[Data records]

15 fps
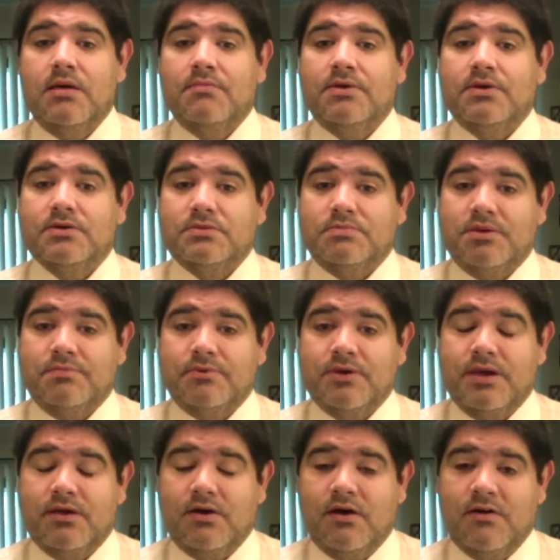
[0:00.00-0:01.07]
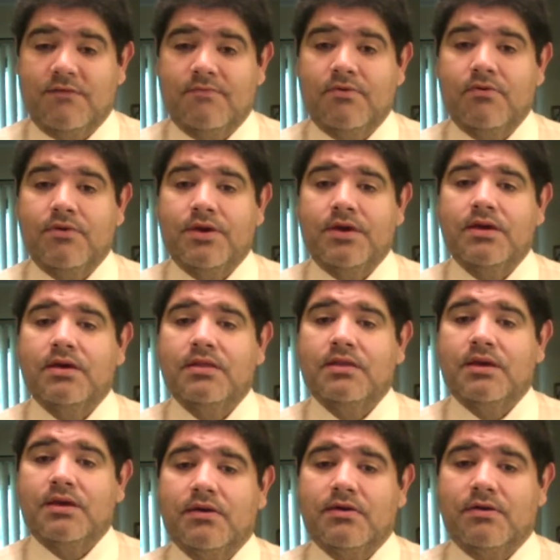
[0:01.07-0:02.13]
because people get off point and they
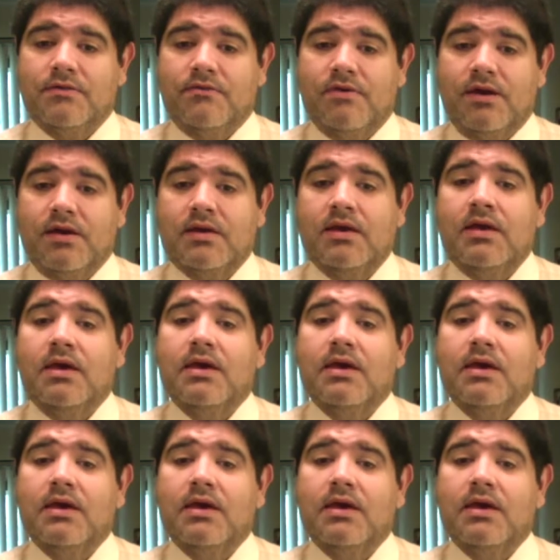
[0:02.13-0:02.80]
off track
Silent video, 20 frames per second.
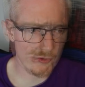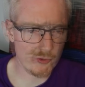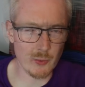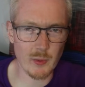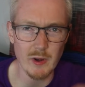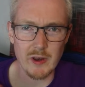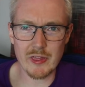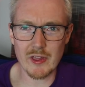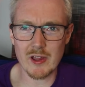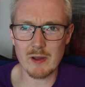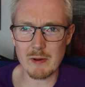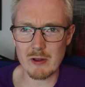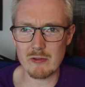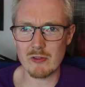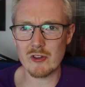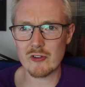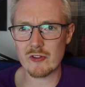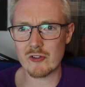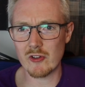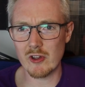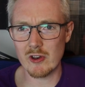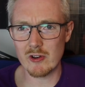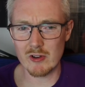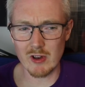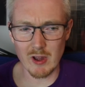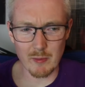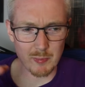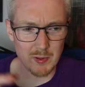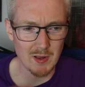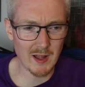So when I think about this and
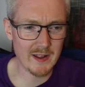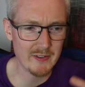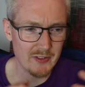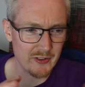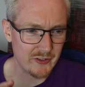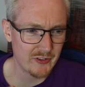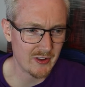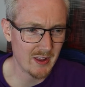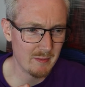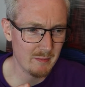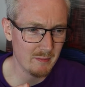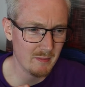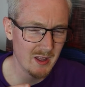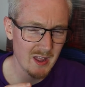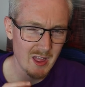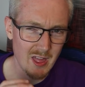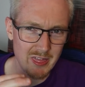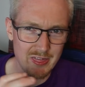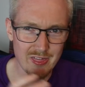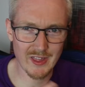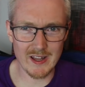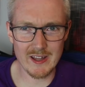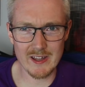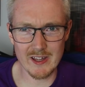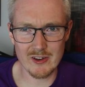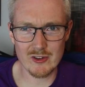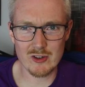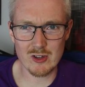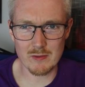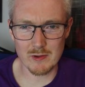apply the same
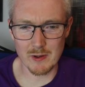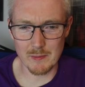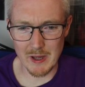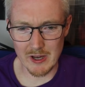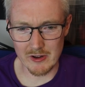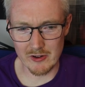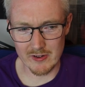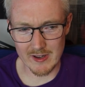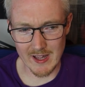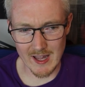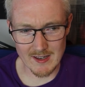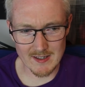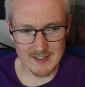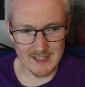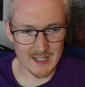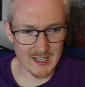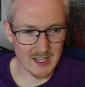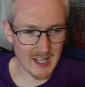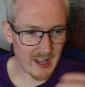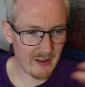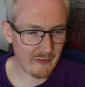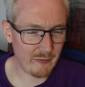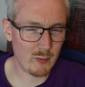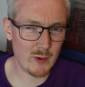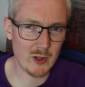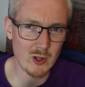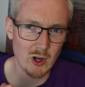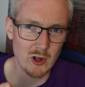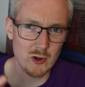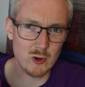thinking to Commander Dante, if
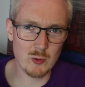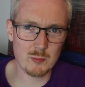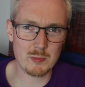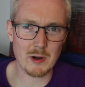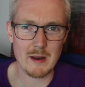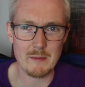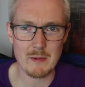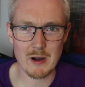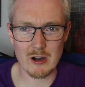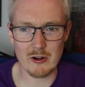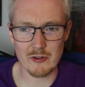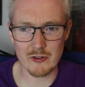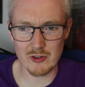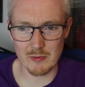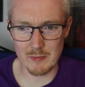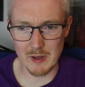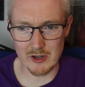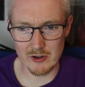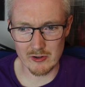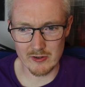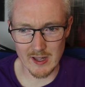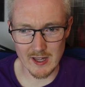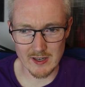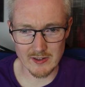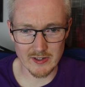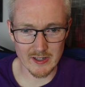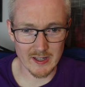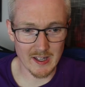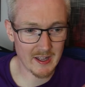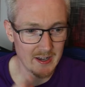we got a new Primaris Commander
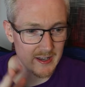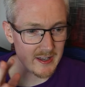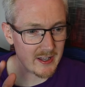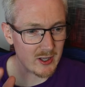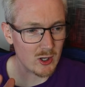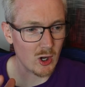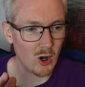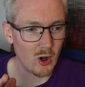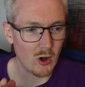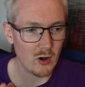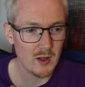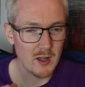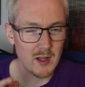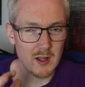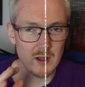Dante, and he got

§ Brief
Every record should come back exactly as it is, though none of the pictures should.

§ Solution for this exercise
15 fps
[0:00.00-0:01.07]
[0:01.07-0:02.13]
because people get off point and they
[0:02.13-0:02.80]
off track
Silent video, 20 frames per second.
So when I think about this and
apply the same
thinking to Commander Dante, if
we got a new Primaris Commander
Dante, and he got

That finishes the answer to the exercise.